To specify the station, you can either use the metadata index of the corresponding data file (meta_idx=9, for 10th file) or you can specify the station name or a wildcard specifying the station name.

The method returns a pyaerocom.StationData object, which is a dictionary-like object which contains data vectors and time-stamps as well as metadata.

Below we will illustrate the several options to access station data (and show that they contain the same data):

### Option 1. Get station data using the corresponding metadata indices that match the station name¶

Find index (or indices) that match the station name:

[15]:

index = data.find_station_meta_indices('Granada')
index

[15]:

[497]


The result shows that there is one file that matches this station name (as we would expect for AERONET data) and the corresponding metadata index is 488.

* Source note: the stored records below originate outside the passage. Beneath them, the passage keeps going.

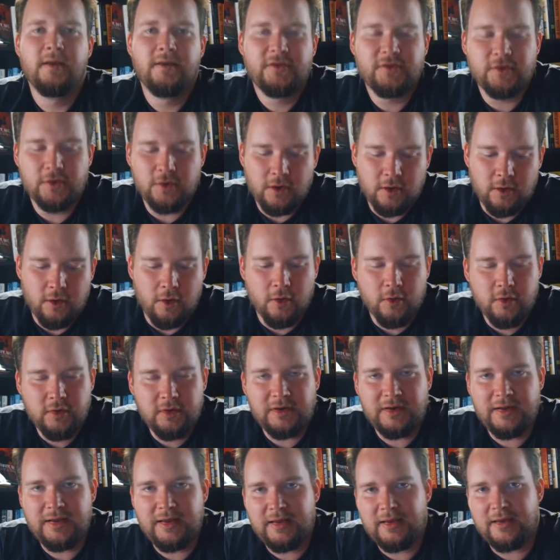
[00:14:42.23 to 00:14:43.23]
So not
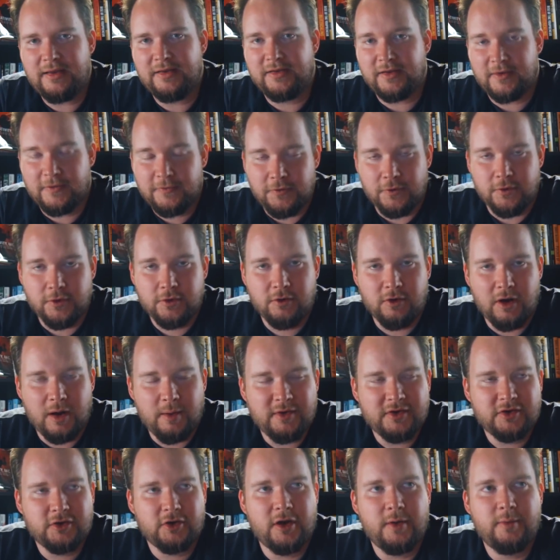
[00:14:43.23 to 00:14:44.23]
only is there
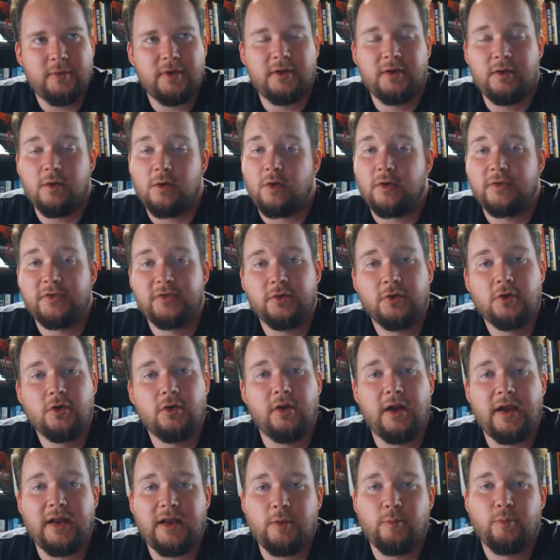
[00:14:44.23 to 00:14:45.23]
photogrammetry, but also
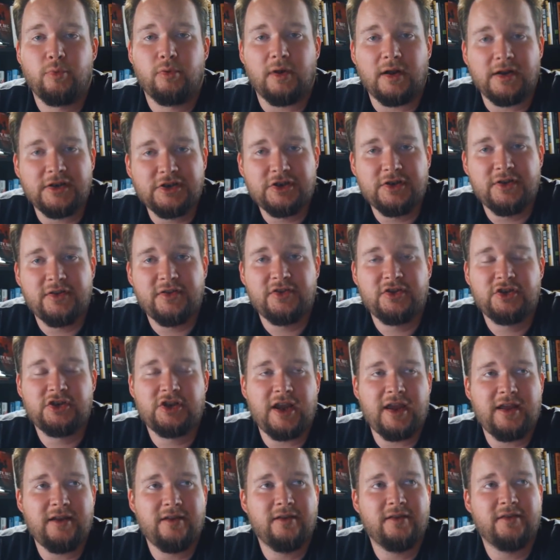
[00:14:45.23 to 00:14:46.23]
creating brushes,
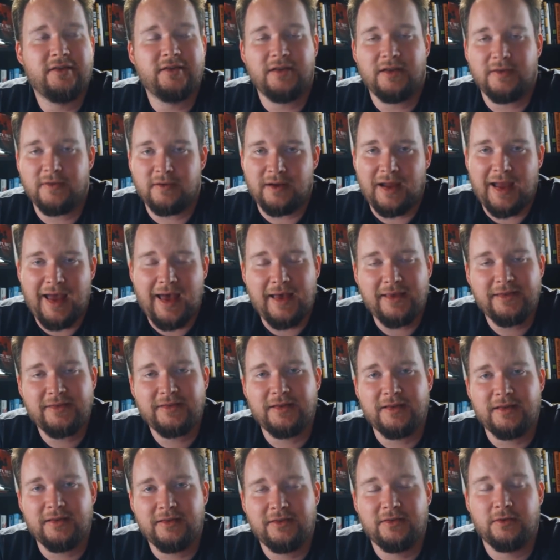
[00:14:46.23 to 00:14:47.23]
shaders, and other
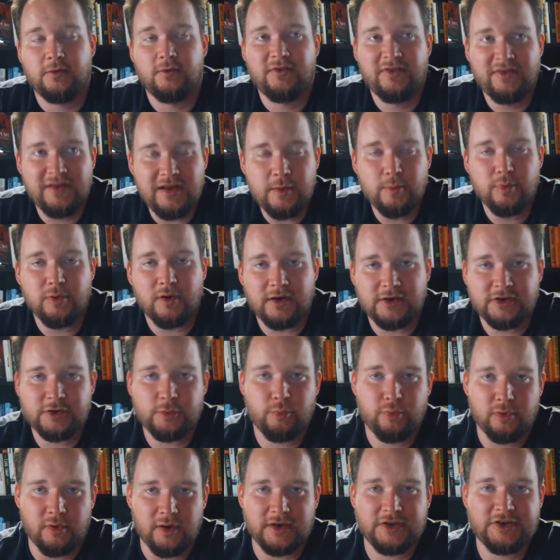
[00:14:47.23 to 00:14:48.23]
assets, so
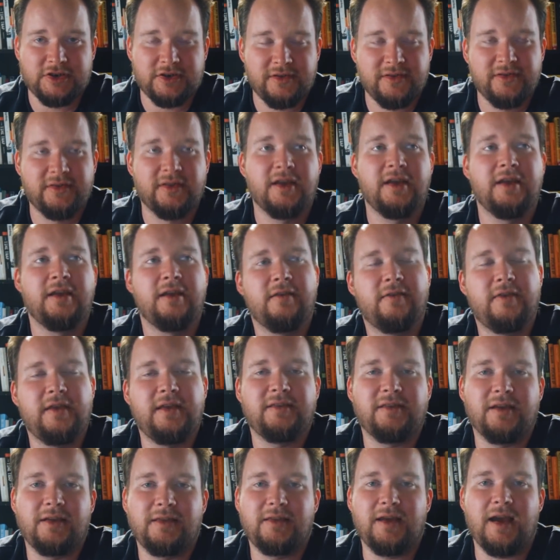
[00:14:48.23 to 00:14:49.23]
ZBrush brushes,
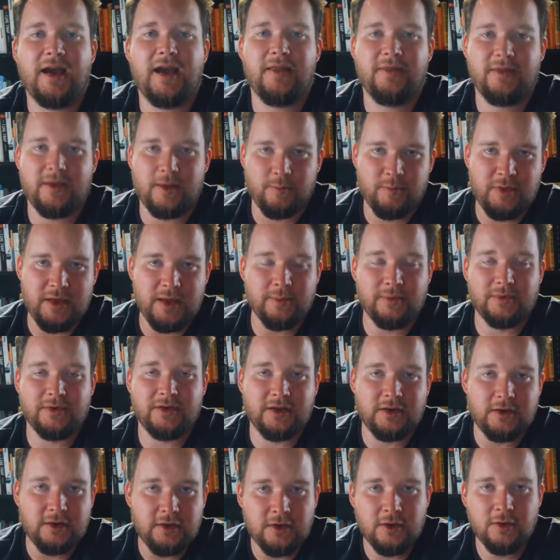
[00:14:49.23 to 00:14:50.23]
things like that that people
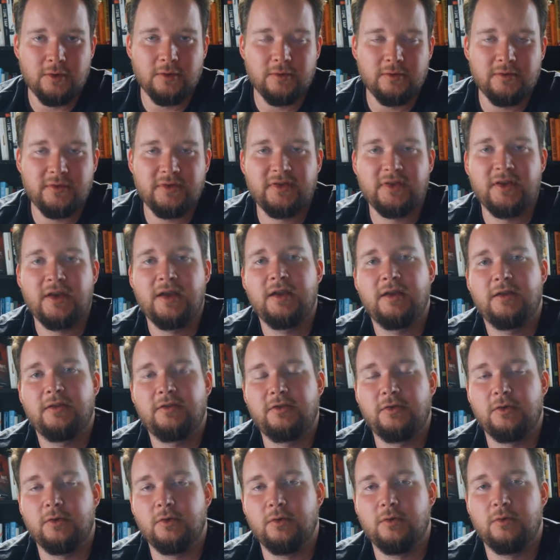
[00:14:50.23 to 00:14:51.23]
can use
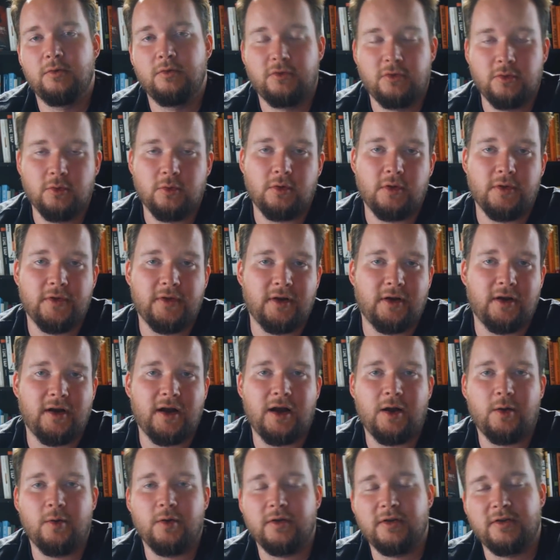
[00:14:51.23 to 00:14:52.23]
to do all their
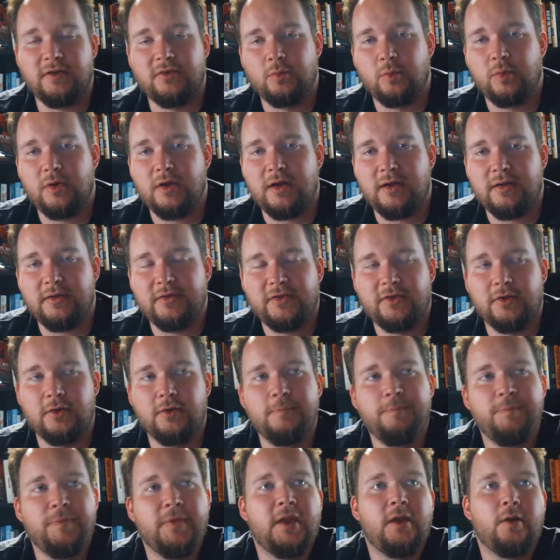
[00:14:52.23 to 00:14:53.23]
artwork as well.
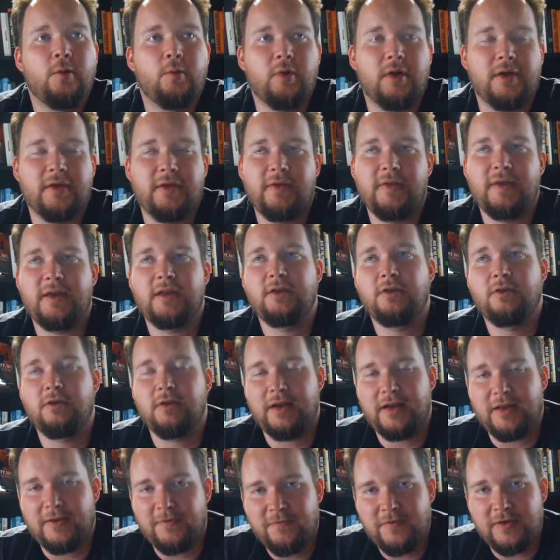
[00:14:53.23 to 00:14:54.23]
So rather than
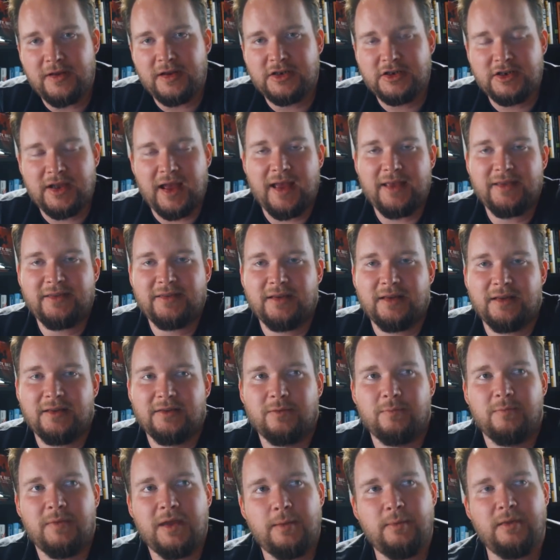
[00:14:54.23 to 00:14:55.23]
creating finished
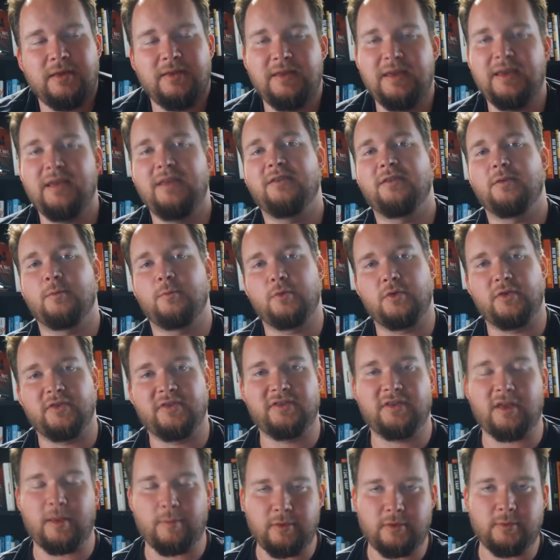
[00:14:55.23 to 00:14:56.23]
assets, maybe these are more
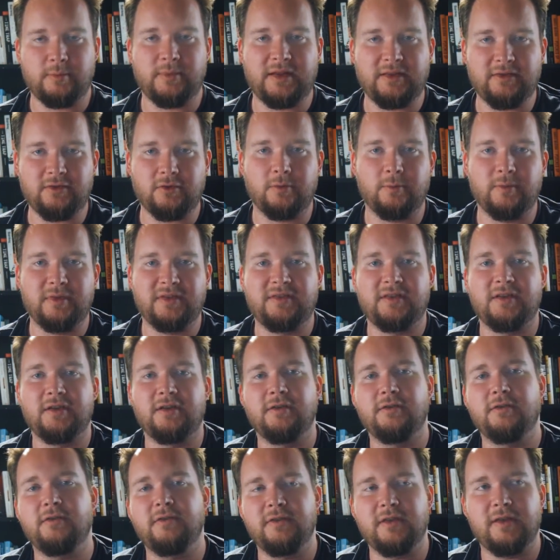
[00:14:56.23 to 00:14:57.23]
supplemental
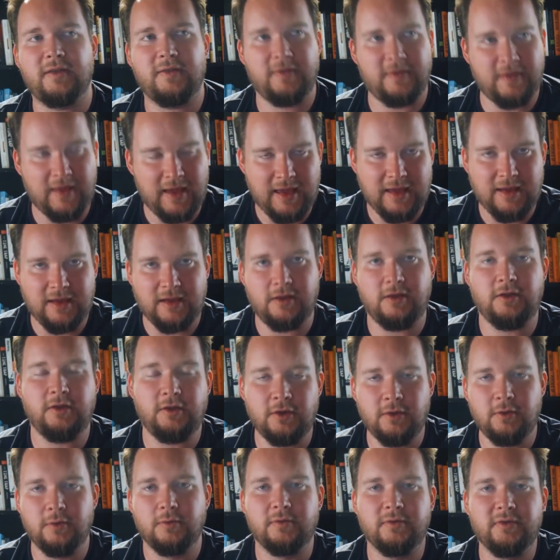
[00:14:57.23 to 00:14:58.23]
material that they can
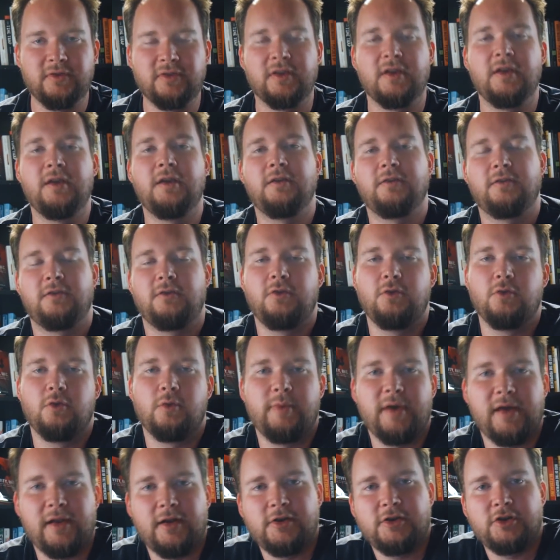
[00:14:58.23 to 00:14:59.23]
use to do a
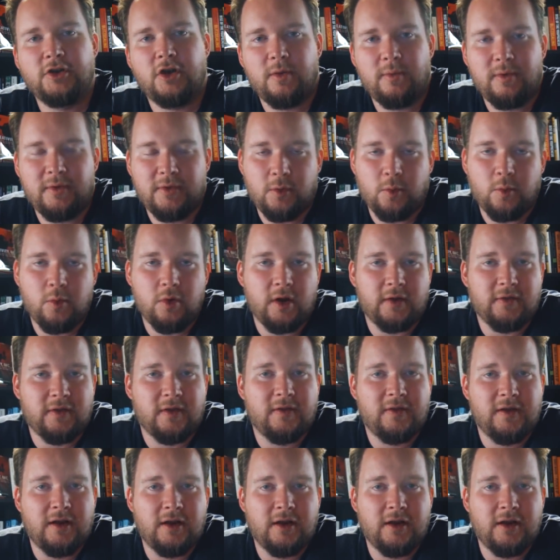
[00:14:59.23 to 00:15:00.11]
better job on the work that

To access the data, you can use the method to_station_data. It helps to have a look into the options of this method:

[16]:

help(data.to_station_data)

Help on method to_station_data in module pyaerocom.ungriddeddata:

to_station_data(meta_idx, vars_to_convert=None, start=None, stop=None, freq=None, merge_if_multi=True, merge_pref_attr=None, merge_sort_by_largest=True, insert_nans=False, **kwargs) method of pyaerocom.ungriddeddata.UngriddedData instance
Convert data from one station to :class:StationData

Todo
----
- Review for retrieval of profile data (e.g. Lidar data)

Parameters
----------
meta_idx : float
index of station or name of station.
vars_to_convert : :obj:list or :obj:str, optional
variables that are supposed to be converted. If None, use all
variables that are available for this station
start
start time, optional (if not None, input must be convertible into
pandas.Timestamp)
stop
stop time, optional (if not None, input must be convertible into
pandas.Timestamp)
freq : str
pandas frequency string (e.g. 'D' for daily, 'M' for month end) or
valid pyaerocom ts_type
merge_if_multi : bool
if True and if data request results in multiple instances of
StationData objects, then these are attempted to be merged into one
:class:StationData object using :func:merge_station_data
merge_pref_attr
only relevant for merging of multiple matches: preferred attribute
that is used to sort the individual StationData objects by relevance.
Needs to be available in each of the individual StationData objects.
For details cf. :attr:pref_attr in docstring of
:func:merge_station_data. Example could be revision_date. If
None, then the stations will be sorted based on the number of
available data points (if :attr:merge_sort_by_largest is True,
which is default).
merge_sort_by_largest : bool
only relevant for merging of multiple matches: cf. prev. attr. and
docstring of :func:merge_station_data method.
insert_nans : bool
if True, then the retrieved :class:StationData objects are filled
with NaNs

Returns
-------
StationData or list
StationData object(s) containing results. list is only returned if
input for meta_idx is station name and multiple matches are
detected for that station (e.g. data from different instruments),
else single instance of StationData. All variable time series are
inserted as pandas Series



So the first input argument takes either the metadata index, or the name of the station. Here we use the metadata index option using the index that we just retrieved:

[17]:

granada_opt1 = data.to_station_data(meta_idx=index[0], insert_nans=True)

[17]:

pyaerocom.stationdata.StationData


The returned data type is an instance of the pyaerocom.StationData class.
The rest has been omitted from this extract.